# looking for material..



## RippinLipp (Sep 12, 2008)

since all the shops around here are either closed or very limited on their supplies can someone please suggest a site where I can order online.. Thanks for the help...
_Posted via Mobile Device_


----------



## muddy waters (Apr 14, 2002)

J. Stockard is the way to go.

http://www.jsflyfishing.com/


----------



## flyfishinchristian (Oct 5, 2006)

I've been ordering items from Hook and Hackle as of late... 

http://store.hookhack.com/


----------



## polarbear78 (Jan 26, 2011)

feather-craft.com


----------



## Bob T (Feb 6, 2000)

polarbear78 said:


> feather-craft.com


Seconds on FeatherCraft.

Bob


----------



## Dave (Mar 31, 2000)

All of a sudden I can not find what I want at my local shop. I have had stuff on order there for at least six months. The excuse I get is ow inventory's. No one wants to stock too much.
I wanted a Dyana-king vise last year, after 4 months of waiting I canceled my order (I'm a Renzetti man anyway.) Remember, if you are at the shop and see something you may use BUY IT because when you need it it will not be there.
My go too online shop is J. Stockard....


----------



## polarbear78 (Jan 26, 2011)

I have also heard of flytyersdungeon.com I have never used them....from what I have heard though they are VERY cheap, but not always that fastest....sometime you get your order quick, other times not so much...the people I talked to said it makes up for the cheap prices though as long as you are not in a hurry and check if your materials are in stock first...


----------



## RippinLipp (Sep 12, 2008)

Thanks for the help guys... Its just sad to see that its getting harder and harder to find any local fly shops anymore..
_Posted via Mobile Device_


----------



## tsr770 (Mar 3, 2010)

I get some stuff from Janns Netcraft, but I go to their store to get it, I know they do have a website. Good bunch of guys down there and great customer service.


----------



## anon12162011 (Jun 9, 2009)

I ordered a ton of supplies from
www.madriveroutfitters.com

I was EXTREMELY pleased with how fast the shipping was and the prices and free shipping too if you spend above X amount of dollars.


----------



## brushbuster (Nov 9, 2009)

Sometimes you can get some great deals on ebay. I have gotten diachi hooks whitting hackle marabou plumes dirt cheap. Also try feather craft
http://www.feather-craft.com/


----------



## brushbuster (Nov 9, 2009)

RippinLipp said:


> Thanks for the help guys... Its just sad to see that its getting harder and harder to find any local fly shops anymore..
> _Posted via Mobile Device_


 I havent gone to a fly shop in years and i have 2 in my town.


----------



## polarbear78 (Jan 26, 2011)

brushbuster said:


> I havent gone to a fly shop in years and i have 2 in my town.

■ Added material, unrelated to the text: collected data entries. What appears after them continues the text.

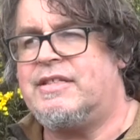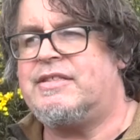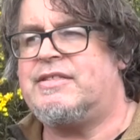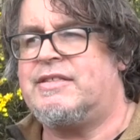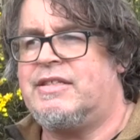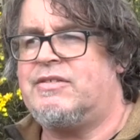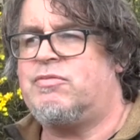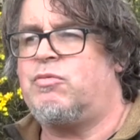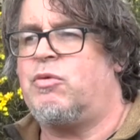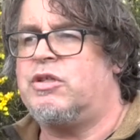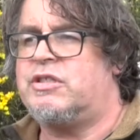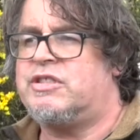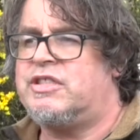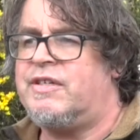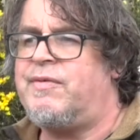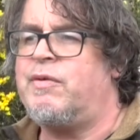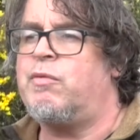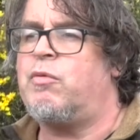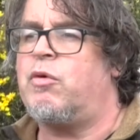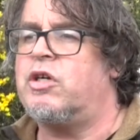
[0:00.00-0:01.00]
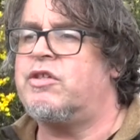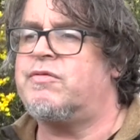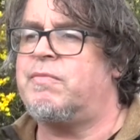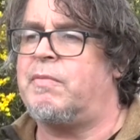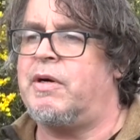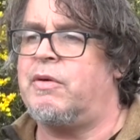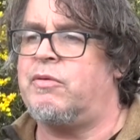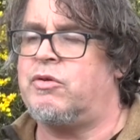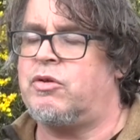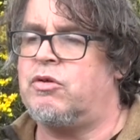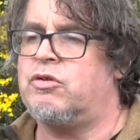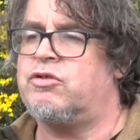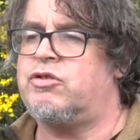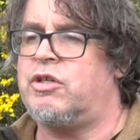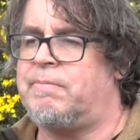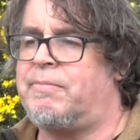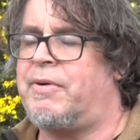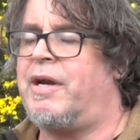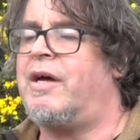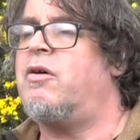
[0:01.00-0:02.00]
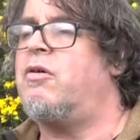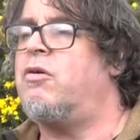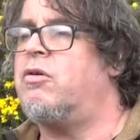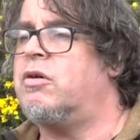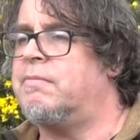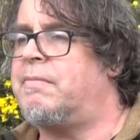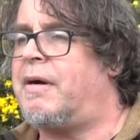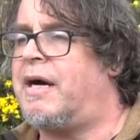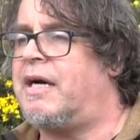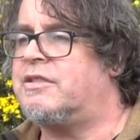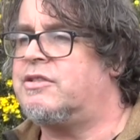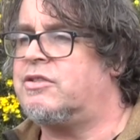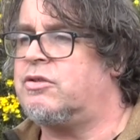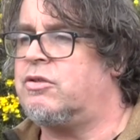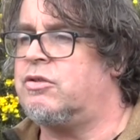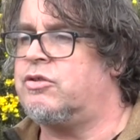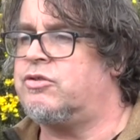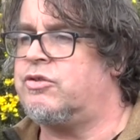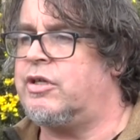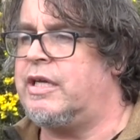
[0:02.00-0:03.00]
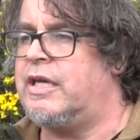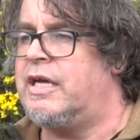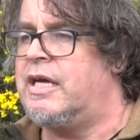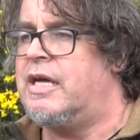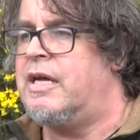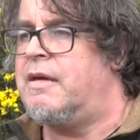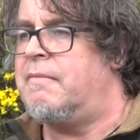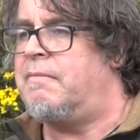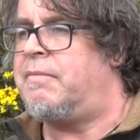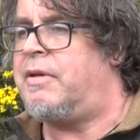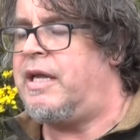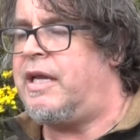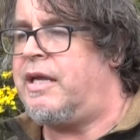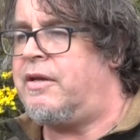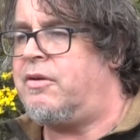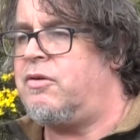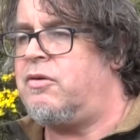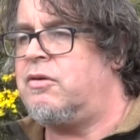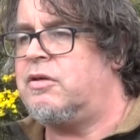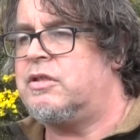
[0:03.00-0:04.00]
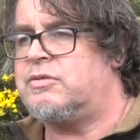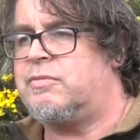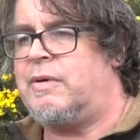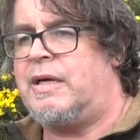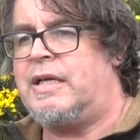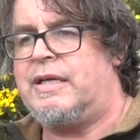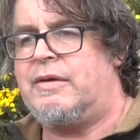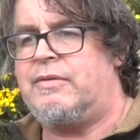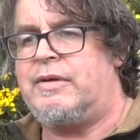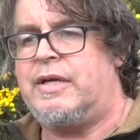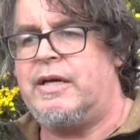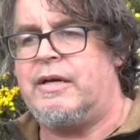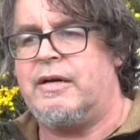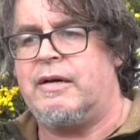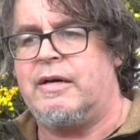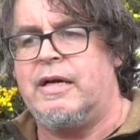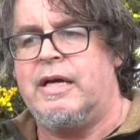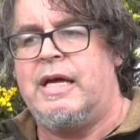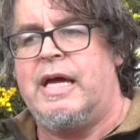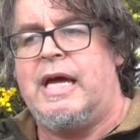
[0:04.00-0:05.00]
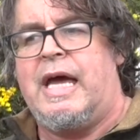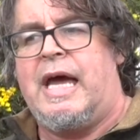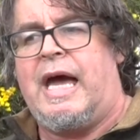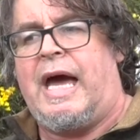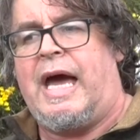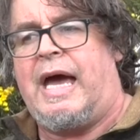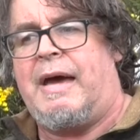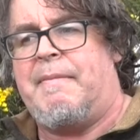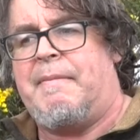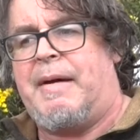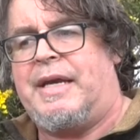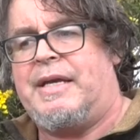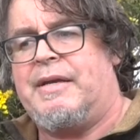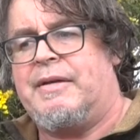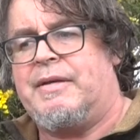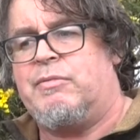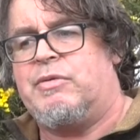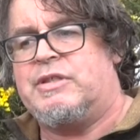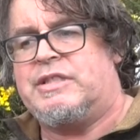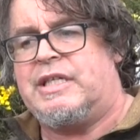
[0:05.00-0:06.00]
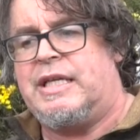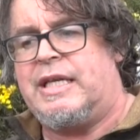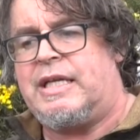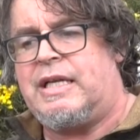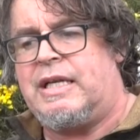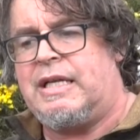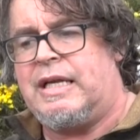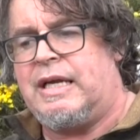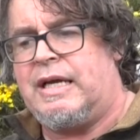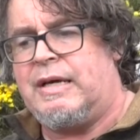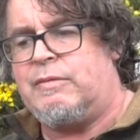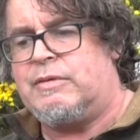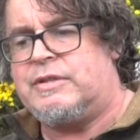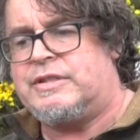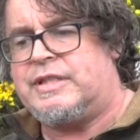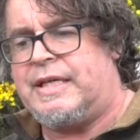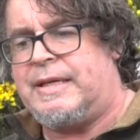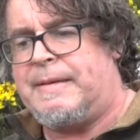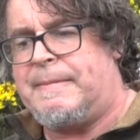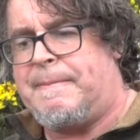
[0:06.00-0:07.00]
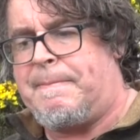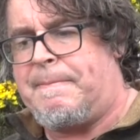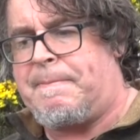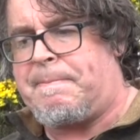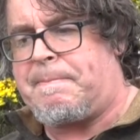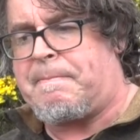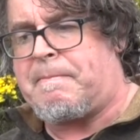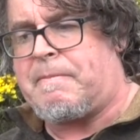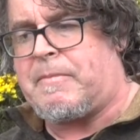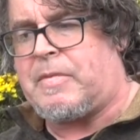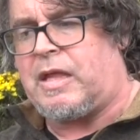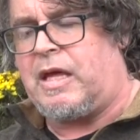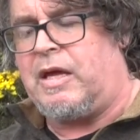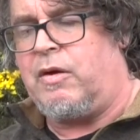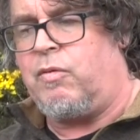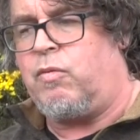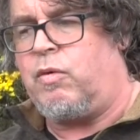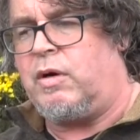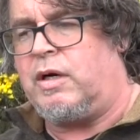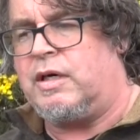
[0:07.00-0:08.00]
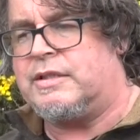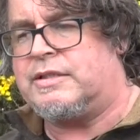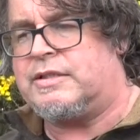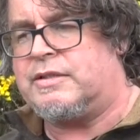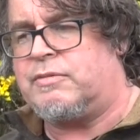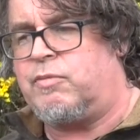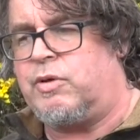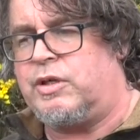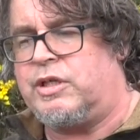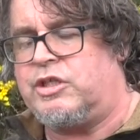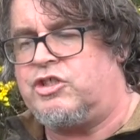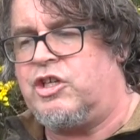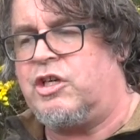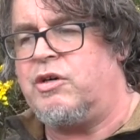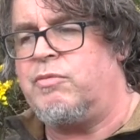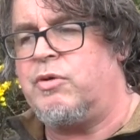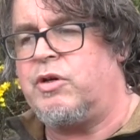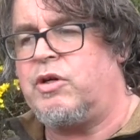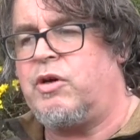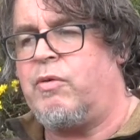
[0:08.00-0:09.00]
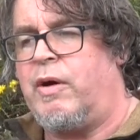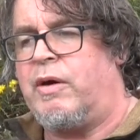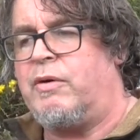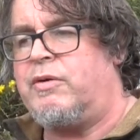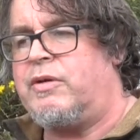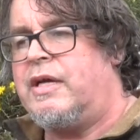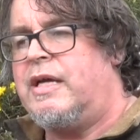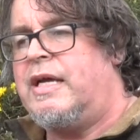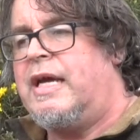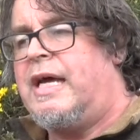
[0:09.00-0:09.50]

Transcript: this word, there's different words from around the country. Prahog in parts of the country, Playdog as well down here. And it was it was where the children would go out,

I wish I had just one in my town...or even close to drive to...


----------



## eyepod (Dec 31, 2010)

http://www.jannsnetcraft.com they have loads of stuff. And great shipping 


tsr770 said:


> I get some stuff from Janns Netcraft, but I go to their store to get it, I know they do have a website. Good bunch of guys down there and great customer service.


----------



## Jackster1 (Aug 17, 2001)

brushbuster said:


> I havent gone to a fly shop in years and i have 2 in my town.

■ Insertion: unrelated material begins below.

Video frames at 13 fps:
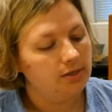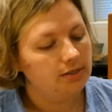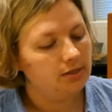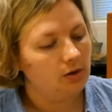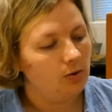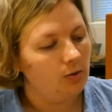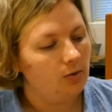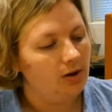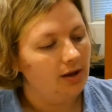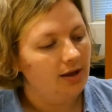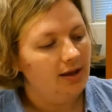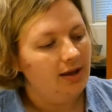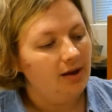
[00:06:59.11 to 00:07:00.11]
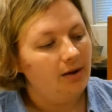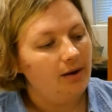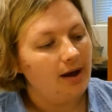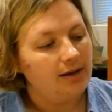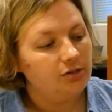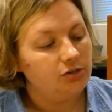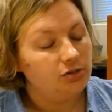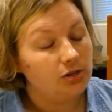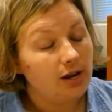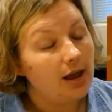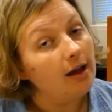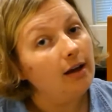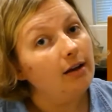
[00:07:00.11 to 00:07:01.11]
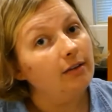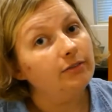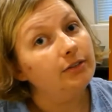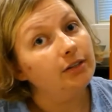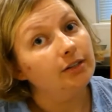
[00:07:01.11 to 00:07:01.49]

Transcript: So I should have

I can't understand this comment. First, why brag about it or even post this but secondly, why not support your neighbors? 

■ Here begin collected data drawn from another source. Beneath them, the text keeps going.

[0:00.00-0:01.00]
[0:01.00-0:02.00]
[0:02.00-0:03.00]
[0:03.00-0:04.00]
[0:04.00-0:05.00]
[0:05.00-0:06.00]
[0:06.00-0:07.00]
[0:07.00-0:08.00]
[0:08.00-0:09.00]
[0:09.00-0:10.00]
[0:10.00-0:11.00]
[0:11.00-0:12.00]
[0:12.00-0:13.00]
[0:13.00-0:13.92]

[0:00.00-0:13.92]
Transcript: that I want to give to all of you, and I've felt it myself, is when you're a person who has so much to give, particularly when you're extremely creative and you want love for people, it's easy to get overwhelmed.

I hope you're not one of those guys who use the local shops to pick their brains and look at and fondle items only to order them from some place hundreds of miles away.


----------



## Beaglernr (Dec 1, 2002)

Head over to Derek LeRoys on line shop, LeRoy's fly supplies out of Canton, MI. He has a good selection of stuff, good resource to talk with plus if he does not have it on hand can get it in a short time.


----------